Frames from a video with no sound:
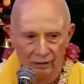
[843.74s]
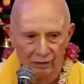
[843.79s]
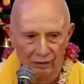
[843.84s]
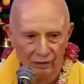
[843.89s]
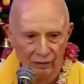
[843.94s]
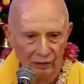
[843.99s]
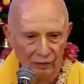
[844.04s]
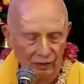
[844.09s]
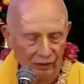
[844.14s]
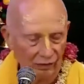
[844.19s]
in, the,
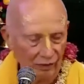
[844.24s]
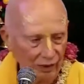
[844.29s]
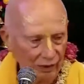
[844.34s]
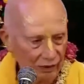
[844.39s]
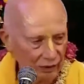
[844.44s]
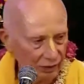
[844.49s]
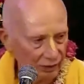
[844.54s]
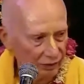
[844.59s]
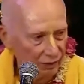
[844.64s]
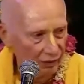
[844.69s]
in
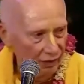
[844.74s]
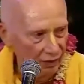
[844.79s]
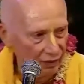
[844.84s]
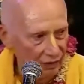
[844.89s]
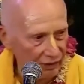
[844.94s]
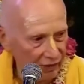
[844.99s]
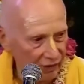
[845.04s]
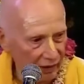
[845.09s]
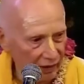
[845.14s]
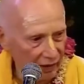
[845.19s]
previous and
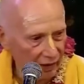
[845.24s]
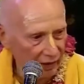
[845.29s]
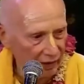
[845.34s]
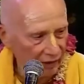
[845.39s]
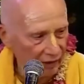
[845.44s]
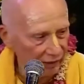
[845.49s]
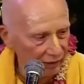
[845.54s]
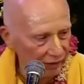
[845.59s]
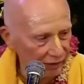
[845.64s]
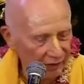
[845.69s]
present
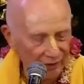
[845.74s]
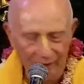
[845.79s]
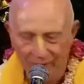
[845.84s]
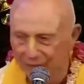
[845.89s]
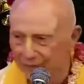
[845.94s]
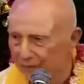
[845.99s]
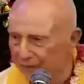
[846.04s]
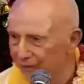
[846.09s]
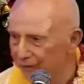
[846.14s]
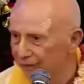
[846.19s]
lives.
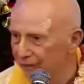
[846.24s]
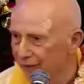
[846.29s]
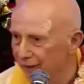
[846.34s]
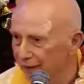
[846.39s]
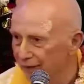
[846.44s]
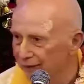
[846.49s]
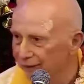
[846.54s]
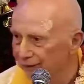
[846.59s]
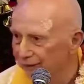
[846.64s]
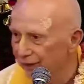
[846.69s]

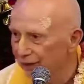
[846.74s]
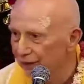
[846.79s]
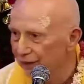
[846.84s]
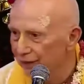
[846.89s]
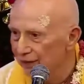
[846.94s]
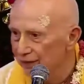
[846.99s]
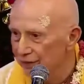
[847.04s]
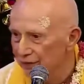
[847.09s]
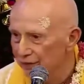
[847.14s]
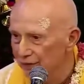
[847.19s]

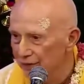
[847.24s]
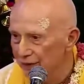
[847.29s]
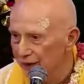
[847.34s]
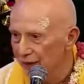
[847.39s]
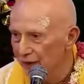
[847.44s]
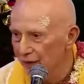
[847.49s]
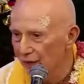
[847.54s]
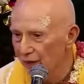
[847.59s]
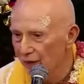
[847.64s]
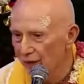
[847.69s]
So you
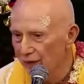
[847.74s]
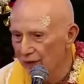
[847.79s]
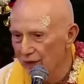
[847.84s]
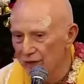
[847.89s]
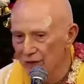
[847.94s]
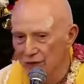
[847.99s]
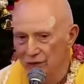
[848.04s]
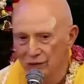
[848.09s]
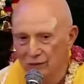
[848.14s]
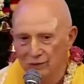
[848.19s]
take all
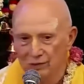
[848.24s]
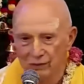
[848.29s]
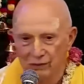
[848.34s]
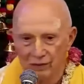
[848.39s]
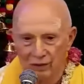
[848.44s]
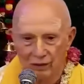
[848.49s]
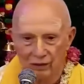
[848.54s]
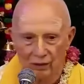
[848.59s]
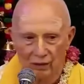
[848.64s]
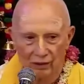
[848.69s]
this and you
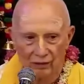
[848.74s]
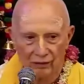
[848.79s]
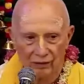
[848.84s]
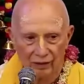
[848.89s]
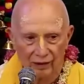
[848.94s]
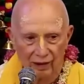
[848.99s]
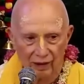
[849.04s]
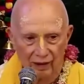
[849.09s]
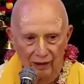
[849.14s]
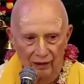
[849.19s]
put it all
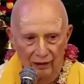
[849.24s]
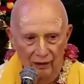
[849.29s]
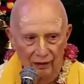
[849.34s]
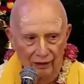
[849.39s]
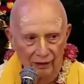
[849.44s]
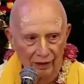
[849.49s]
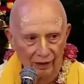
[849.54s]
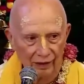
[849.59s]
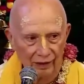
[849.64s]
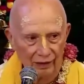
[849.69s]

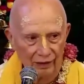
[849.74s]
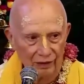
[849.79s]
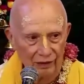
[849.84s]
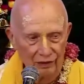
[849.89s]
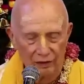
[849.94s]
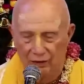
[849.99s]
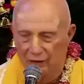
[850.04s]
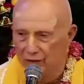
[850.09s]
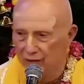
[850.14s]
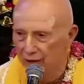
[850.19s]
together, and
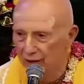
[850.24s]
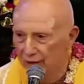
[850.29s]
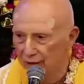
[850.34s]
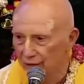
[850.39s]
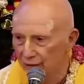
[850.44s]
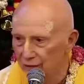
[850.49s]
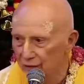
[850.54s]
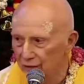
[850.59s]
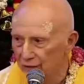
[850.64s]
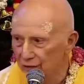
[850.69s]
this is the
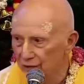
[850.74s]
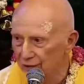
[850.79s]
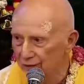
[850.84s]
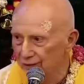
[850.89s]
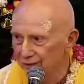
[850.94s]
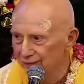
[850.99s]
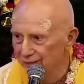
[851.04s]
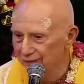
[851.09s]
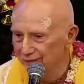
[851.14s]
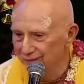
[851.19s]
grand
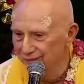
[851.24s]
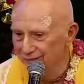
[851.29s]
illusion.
----
◆ Task details
None of the pictures should appear; repeat the records exactly otherwise.

◆ Solved exercise
Frames from a video with no sound:
[843.74s]
[843.79s]
[843.84s]
[843.89s]
[843.94s]
[843.99s]
[844.04s]
[844.09s]
[844.14s]
[844.19s]
in, the,
[844.24s]
[844.29s]
[844.34s]
[844.39s]
[844.44s]
[844.49s]
[844.54s]
[844.59s]
[844.64s]
[844.69s]
in
[844.74s]
[844.79s]
[844.84s]
[844.89s]
[844.94s]
[844.99s]
[845.04s]
[845.09s]
[845.14s]
[845.19s]
previous and
[845.24s]
[845.29s]
[845.34s]
[845.39s]
[845.44s]
[845.49s]
[845.54s]
[845.59s]
[845.64s]
[845.69s]
present
[845.74s]
[845.79s]
[845.84s]
[845.89s]
[845.94s]
[845.99s]
[846.04s]
[846.09s]
[846.14s]
[846.19s]
lives.
[846.24s]
[846.29s]
[846.34s]
[846.39s]
[846.44s]
[846.49s]
[846.54s]
[846.59s]
[846.64s]
[846.69s]

[846.74s]
[846.79s]
[846.84s]
[846.89s]
[846.94s]
[846.99s]
[847.04s]
[847.09s]
[847.14s]
[847.19s]

[847.24s]
[847.29s]
[847.34s]
[847.39s]
[847.44s]
[847.49s]
[847.54s]
[847.59s]
[847.64s]
[847.69s]
So you
[847.74s]
[847.79s]
[847.84s]
[847.89s]
[847.94s]
[847.99s]
[848.04s]
[848.09s]
[848.14s]
[848.19s]
take all
[848.24s]
[848.29s]
[848.34s]
[848.39s]
[848.44s]
[848.49s]
[848.54s]
[848.59s]
[848.64s]
[848.69s]
this and you
[848.74s]
[848.79s]
[848.84s]
[848.89s]
[848.94s]
[848.99s]
[849.04s]
[849.09s]
[849.14s]
[849.19s]
put it all
[849.24s]
[849.29s]
[849.34s]
[849.39s]
[849.44s]
[849.49s]
[849.54s]
[849.59s]
[849.64s]
[849.69s]

[849.74s]
[849.79s]
[849.84s]
[849.89s]
[849.94s]
[849.99s]
[850.04s]
[850.09s]
[850.14s]
[850.19s]
together, and
[850.24s]
[850.29s]
[850.34s]
[850.39s]
[850.44s]
[850.49s]
[850.54s]
[850.59s]
[850.64s]
[850.69s]
this is the
[850.74s]
[850.79s]
[850.84s]
[850.89s]
[850.94s]
[850.99s]
[851.04s]
[851.09s]
[851.14s]
[851.19s]
grand
[851.24s]
[851.29s]
illusion.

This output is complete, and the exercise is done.